Objectives Erythropoietin (EPO) have received considerable interest in immunity and inflammation. The increasing number of evidences have shown that inflammation is involved in the initial and development of atherogenesis. We hypothesised that EPO treatment may stabilise atherosclerotic plaques by inhibiting inflammatory cytokine secretion and matrix metalloproteinases (MMPs) expression and promote the proliferation of smooth muscle cells (SMC) in atherosclerotic lesions.
Methods We established a vulnerable carotid plaque model in apolipoprotein E- knockout mice (ApoE-/-) which were feed on high fat diet (HFD). Mice were divided into control, phosphate buffered saline (PBS) and EPO. EPO was injected in tail vein 1 week before HFD and 3 week after HFD twice a week. 8 week after HFD, the mice were sacrificed and drawn tissue after that. The levels of serum total cholesterol (TC) were detected in all mice at immediately, 8 weeks after HFD. The histopathological method was used to detect the parameters of plaque rupture. Immunohistochemical method was used to detect the quantity of macrophages and smooth muscle cells (SMC), the levels of protein expression of matrix metalloproteinase-9 (MMP-9), matrix etalloproteinase-2 (MMP-2), proinflammatory cytokines including transforming growth factor and interleukin-10 in carotid plaque of each group. The differences among the groups were analysed by statistical methods.

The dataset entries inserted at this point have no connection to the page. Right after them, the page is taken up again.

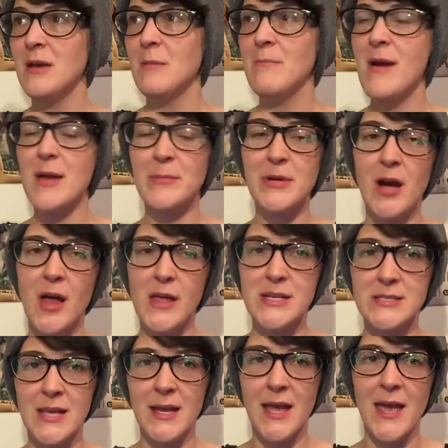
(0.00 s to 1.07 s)
Madame
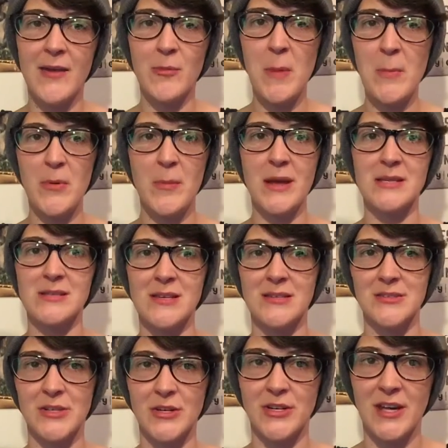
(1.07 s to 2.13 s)
Colley's like, hey, remember my
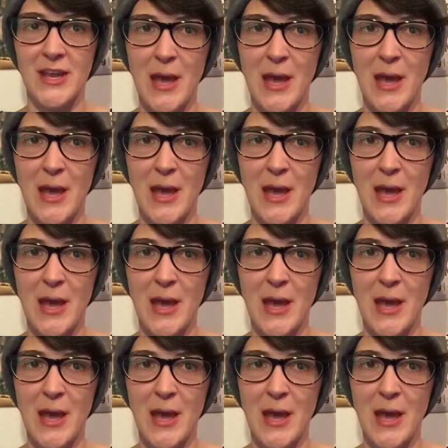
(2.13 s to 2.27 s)
sister and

Results Lipid levels were significantly higher after 8 weeks of HFD in each experimental group, there was significant difference compared with Lipid level immediately after HFD, but cholesterol levels between groups on day 0, 8 week were no significant differences. At 8 week after HFD, Histopathological analysis showed that the plaque disruption rate was 49%, 49% and 25% in the control, PBS, and EPO group. EPO treatment resulted in a significant decrease in the relative contents of macrophages and lipids and a substantial increase in those of SMCs and collagen in the carotid plaque, leading to an almost 48.9% reduction of plaque vulnerability index. Furthermore, EPO treatment decreased the expression of proinflammatory cytokines, MMP-2 and MMP-9. Most of these therapeutic effects of EPO were found to be mediated by transforming growth factor and interleukin-10. Statistical analysis found that plaque stable index were significantly statistically different and significantly higher in EPO group than the other groups (P < 0.01).
Conclusions Adoptive transfer of EPO changed plaque composition to a stable plaque phenotype and lowered the incidence of plaque disruption in ApoE-/- mice. The major mechanisms involved reduced expression of inflammatory cytokines and MMP-2 and MMP-9, increased the contents of SMCs in the carotid plaque. EPO may provide a novel approach to the treatment of vulnerable plaques.